Die im Juli 2019 veröffentlichte EU-Richtlinie zur Vereinbarkeit von Beruf und Privatleben soll auch frisch gebackenen Vätern die Möglichkeit zur Wahrnehmung eines bezahlten Urlaubes um den Zeitpunkt der Geburt des Kindes gewähren. Eine Umsetzung dieser Richtlinie ist durch die EU-Mitgliedsstaaten bis zum 2. August 2022 im Rahmen des jeweilig nationalen Rechts zu realisieren. Bislang sieht die deutsche Bundesregierung hier jedoch keinen Handlungsbedarf. Bestehende gesetzlichen Regelungen zu Elternzeit und Elterngeld werden als ausreichend angesehen. Ein Gutachten des Deutschen Gewerkschaftsbundes (DGB) legt gleichwohl andere Resultate nahe.
Gemäß dem DGB-Gutachten ergibt sich ein eindeutiger Handlungsauftrag für die Bundesregierung – aktuell geltende Elternzeit-Regelungen erscheinen nicht ausreichend und stellen keinen adäquaten Ersatz für einen eigenständigen Vaterschaftsurlaub dar. Dabei wird eine konkrete Forderung von 10 bezahlten Vaterschaftstagen laut.
Beim Vaterschaftsurlaub schneidet Deutschland im europäischen Vergleich damit eher schlecht ab. Besonders nordeuropäische Länder nehmen hier eine Vorreiterrolle ein. So haben finnische Väter nach der Geburt ihres Kindes beispielhaft für eine maximale Dauer von 54 Arbeitstagen gesetzlichen Anspruch auf Vaterschaftsurlaub, wobei 18 Tage zusammen mit der Kindsmutter genommen werden können. Der Vater erhält dabei von der Sozialversicherungsanstalt ein sogenanntes Vaterschaftsgeld. In Litauen besteht für Väter die Möglichkeit, nach der Geburt des Kindes einen kontinuierlichen Vaterschaftsurlaub von insgesamt 30 Kalendertagen wahrzunehmen. Bis zu einem Alter des Kindes von drei Monaten wird jener Urlaub zu jedem Zeitpunkt nach der Geburt gewährt. Das hierfür gezahlte Vaterschaftsgeld entspricht 77,58 % des Verdienstes.

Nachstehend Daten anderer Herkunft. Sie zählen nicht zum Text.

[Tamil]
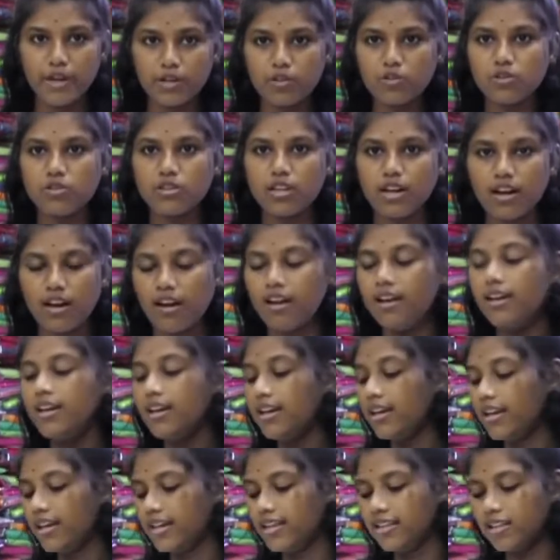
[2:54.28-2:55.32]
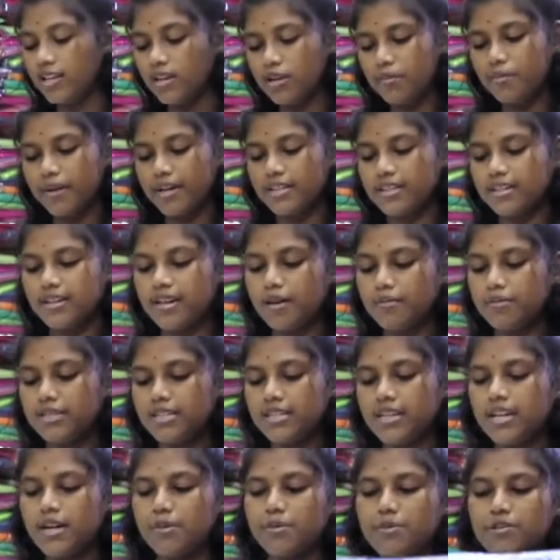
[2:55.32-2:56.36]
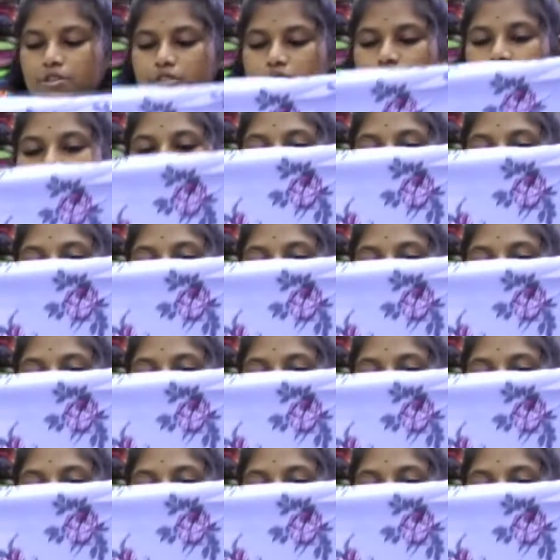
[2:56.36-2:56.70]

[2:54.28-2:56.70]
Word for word: மட்டும்தாங்க இதுலேயும் பார்த்தீங்க அப்படின்னா நமக்கு வந்து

Wenngleich Deutschland mit Blick auf den Vaterschaftsurlaub das Schlusslicht bildet, liegt man hierzulande beim Elterngeld weit vorne. Bis zu 14 Monate bezahlte Elternzeit stehen Eltern zur Verfügung. Ein Elternteil kann hierbei für maximal 12 Monate ein Basiselterngeld zu circa zwei Drittel des vorhergehenden Nettoeinkommens beziehen. Weitere zwei Monate lang erhalten Eltern das Elterngeld, sofern beide Partner einen Verzicht des Erwerbseinkommens für die Kindererziehung beanspruchen (Partnermonate).
Ungeachtet dessen liegt neben dem Elterngeld in der gesetzlichen Ermöglichung eines Vaterschaftsurlaubs ein bedeutsamer Anreiz für Väter, sich partnerschaftlich in die Kinderbetreuung sowie -erziehung einzubringen. Damit ließe sich womöglich auch das immer noch bestehende Gender-Cap bei der Wahrnehmung familiärer Verpflichtungen zulasten der Frauen in Deutschland verringern.